F1. Jeden wypadek za drugim! Szybcy i wściekli podczas sprintu w Miami [WIDEO]

Jeden wypadek za drugim! Szybcy i wściekli podczas sprintu w Miami [WIDEO]
screen
Za nami niezwykle emocjonujący sprint przed Grand Prix Miami. Podczas rywalizacji doszło do wielu mniejszych i większych wypadków. Finalnie zwycięstwo przypadło Lando Norrisowi.
Tuż przed startem sprintu nad torem rozszalała się ulewa. W trudnych warunkach Charles Leclerc uderzył w ścianę. Monakijczyk nie mógł przystąpić do wyścigu.
Dalsza część tekstu pod wideo
Woda upływająca na torze początkowo uniemożliwiała ściganie. Kierowcy jechali jeden za drugim za samochodem bezpieczeństwa. Po paru minutach zaproszono wszystkich zawodników do alei serwisowej.

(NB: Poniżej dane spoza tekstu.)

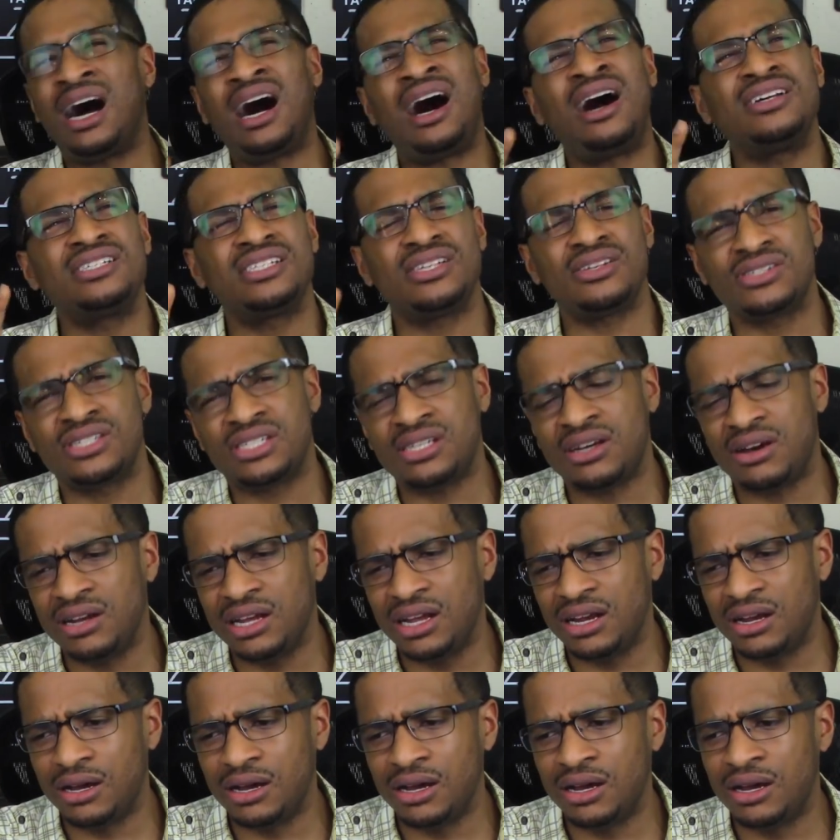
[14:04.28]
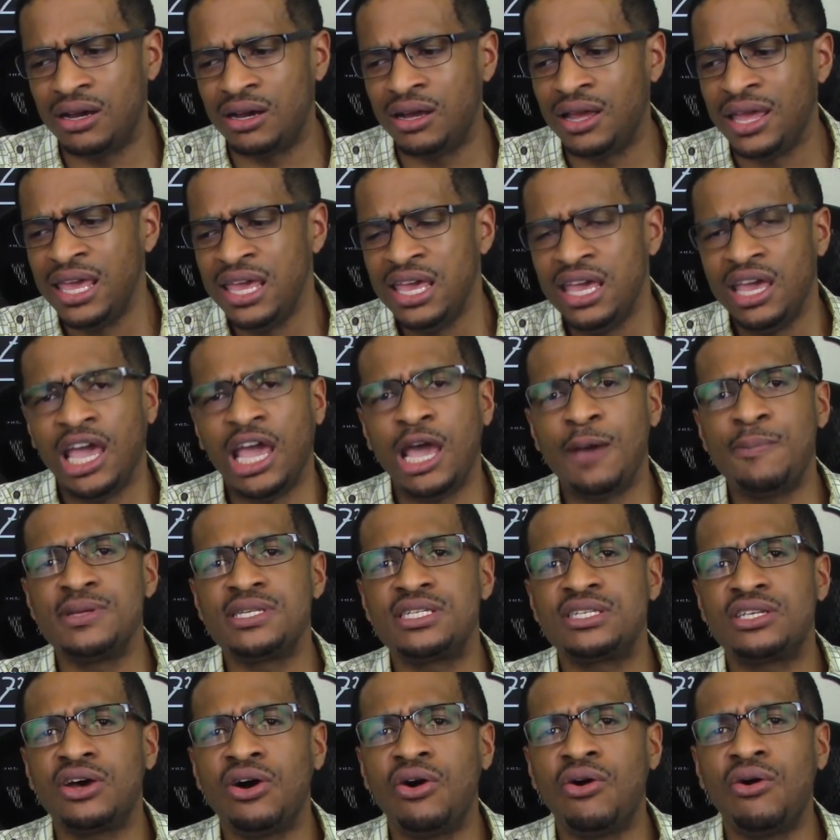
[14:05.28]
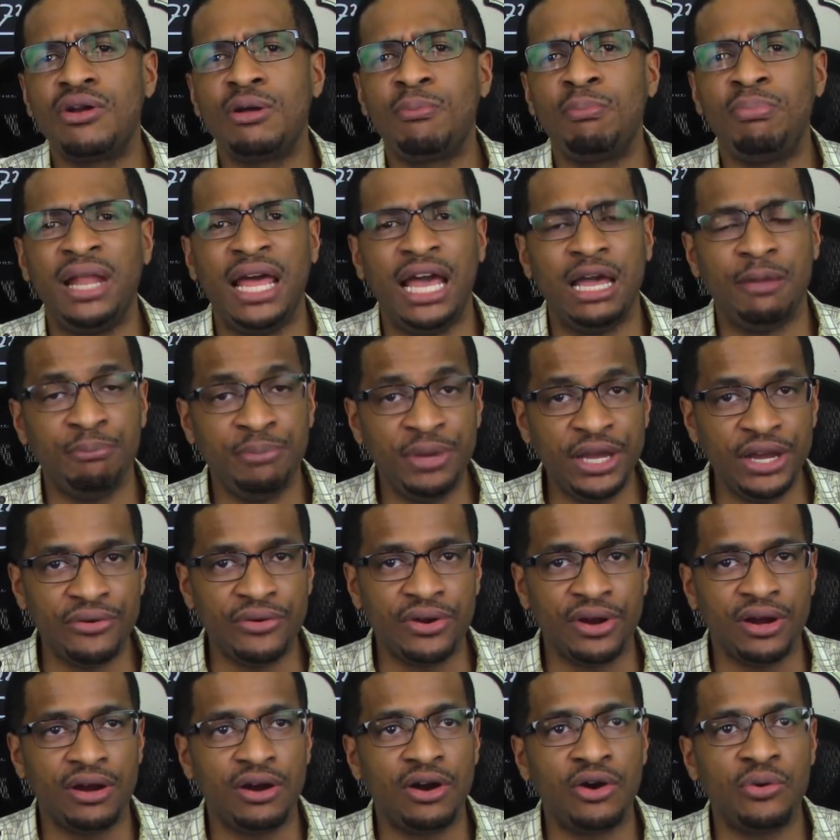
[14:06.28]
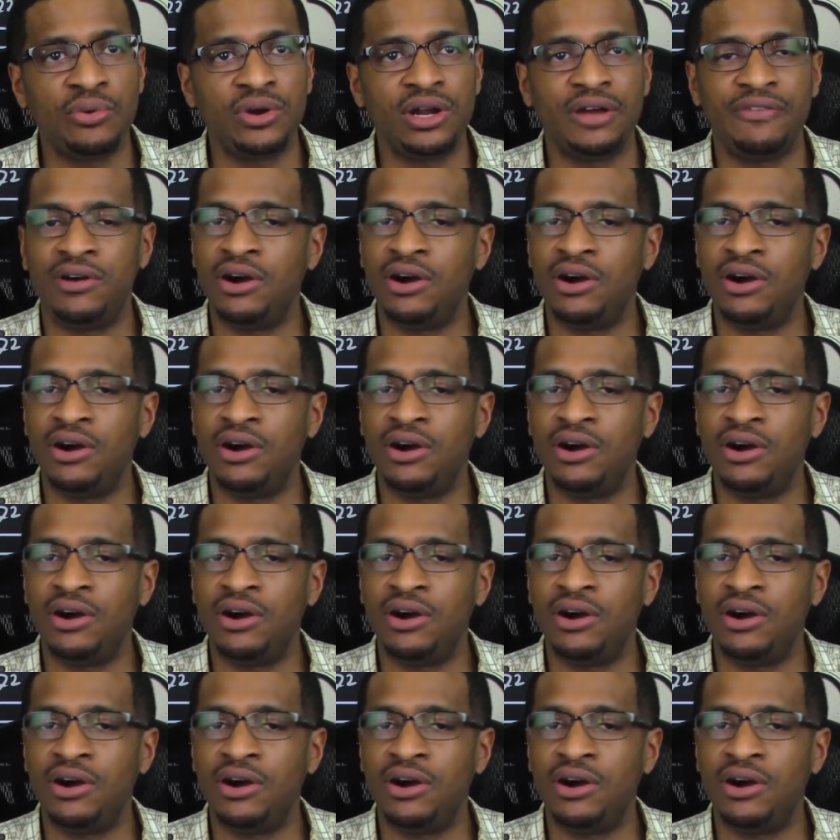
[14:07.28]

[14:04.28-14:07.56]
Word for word: also saw that uh, episode of Black Mirror or whatever.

Przez kilkanaście minut czekano na koniec opadów. W końcu warunki umożliwiły rozpoczęcie zawodów. Kimi Antonelli startował z pierwszego miejsce, ale już na pierwszym zakręcie został "wywieziony" poza tor. Na pierwsze miejsce wskoczył Oscar Piastri, a tuż za jego plecami jechał Lando Norris.

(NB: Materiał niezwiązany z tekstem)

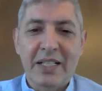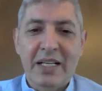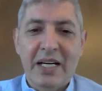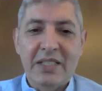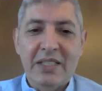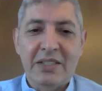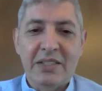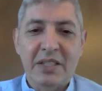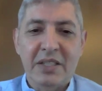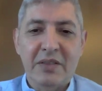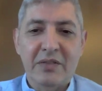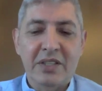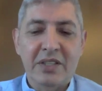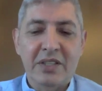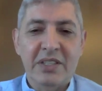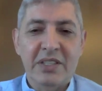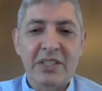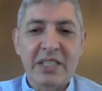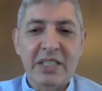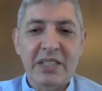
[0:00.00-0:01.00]
I served in
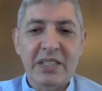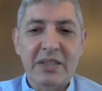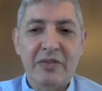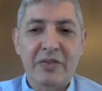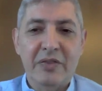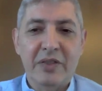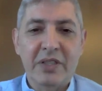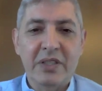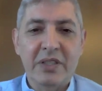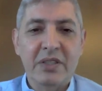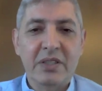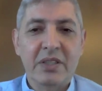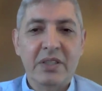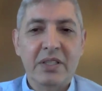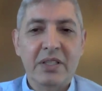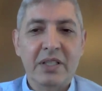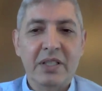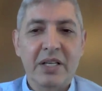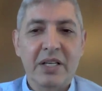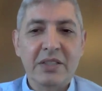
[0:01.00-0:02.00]
6 different
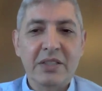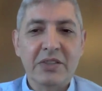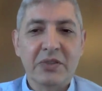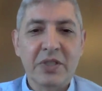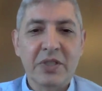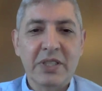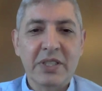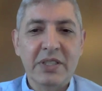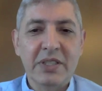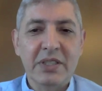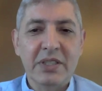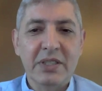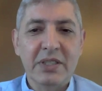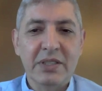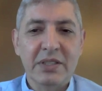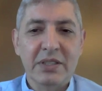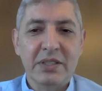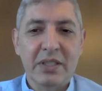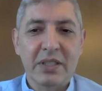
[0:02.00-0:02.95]
countries.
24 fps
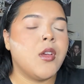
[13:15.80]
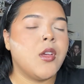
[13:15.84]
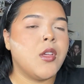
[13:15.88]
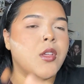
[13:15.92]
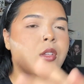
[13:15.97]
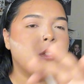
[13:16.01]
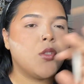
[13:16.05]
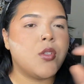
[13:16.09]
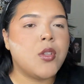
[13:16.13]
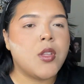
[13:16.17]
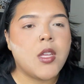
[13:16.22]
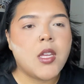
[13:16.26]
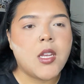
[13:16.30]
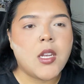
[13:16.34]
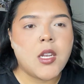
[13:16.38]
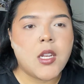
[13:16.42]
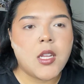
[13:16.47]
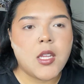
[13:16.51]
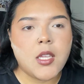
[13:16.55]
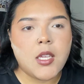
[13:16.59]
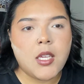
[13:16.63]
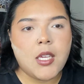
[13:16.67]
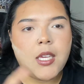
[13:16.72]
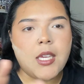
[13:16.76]
So then
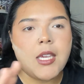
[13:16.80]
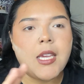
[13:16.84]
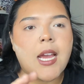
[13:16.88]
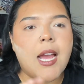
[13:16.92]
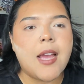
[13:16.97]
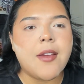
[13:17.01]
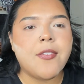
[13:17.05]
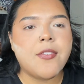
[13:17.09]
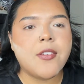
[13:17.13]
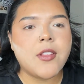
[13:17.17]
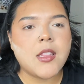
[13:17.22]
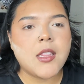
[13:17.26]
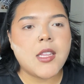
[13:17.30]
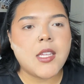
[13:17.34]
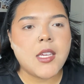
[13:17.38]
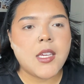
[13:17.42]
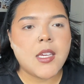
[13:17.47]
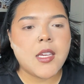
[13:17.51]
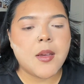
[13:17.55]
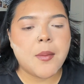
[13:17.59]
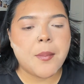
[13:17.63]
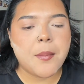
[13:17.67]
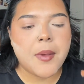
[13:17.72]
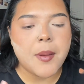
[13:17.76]
I feel
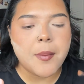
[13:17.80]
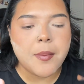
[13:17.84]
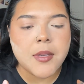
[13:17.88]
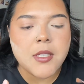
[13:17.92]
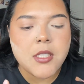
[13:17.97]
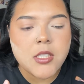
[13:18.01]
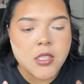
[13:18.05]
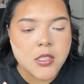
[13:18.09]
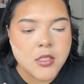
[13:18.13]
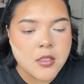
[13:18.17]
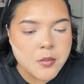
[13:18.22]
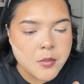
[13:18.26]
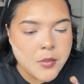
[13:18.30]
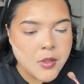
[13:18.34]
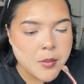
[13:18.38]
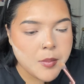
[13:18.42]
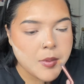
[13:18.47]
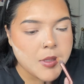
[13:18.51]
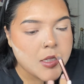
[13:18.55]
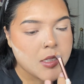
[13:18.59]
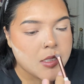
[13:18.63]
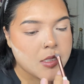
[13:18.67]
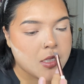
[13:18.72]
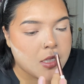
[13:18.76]
like maybe it's just me
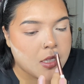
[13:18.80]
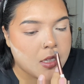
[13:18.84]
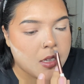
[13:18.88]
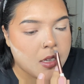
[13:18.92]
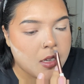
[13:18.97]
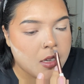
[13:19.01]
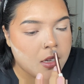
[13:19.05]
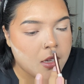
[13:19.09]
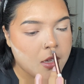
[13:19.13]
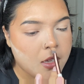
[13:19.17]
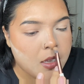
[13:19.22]
because, like,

Tuż za duetem McLarena jechał Max Verstappen. Antonelli spadł zaś na czwartą lokatę. Świetny start zaliczył Liam Lawson, który wyprzedził pięciu rywali, wskakując na dziewiątą pozycję.
Jeszcze w trakcie rywalizacji sędziowie przyjrzeli się incydentowi z udziałem Piastriego i Antonellego. Uznano, że nie doszło do żadnego naruszenia przepisów.
Na 13. okrążeniu Verstappen zjechał na wymianę opon. Holender, wracając na tor, uszkodził przednie skrzydło po zderzeniu z Antonellim. Mistrz świata z niesprawnym bolidem nie był w stanie odeprzeć ataku Hamiltona.
Na tym nie koniec problemów. Na 15. kółku Alonso kompletnie rozbił swój bolid. Na torze znów musiał pojawić się samochód bezpieczeństwa.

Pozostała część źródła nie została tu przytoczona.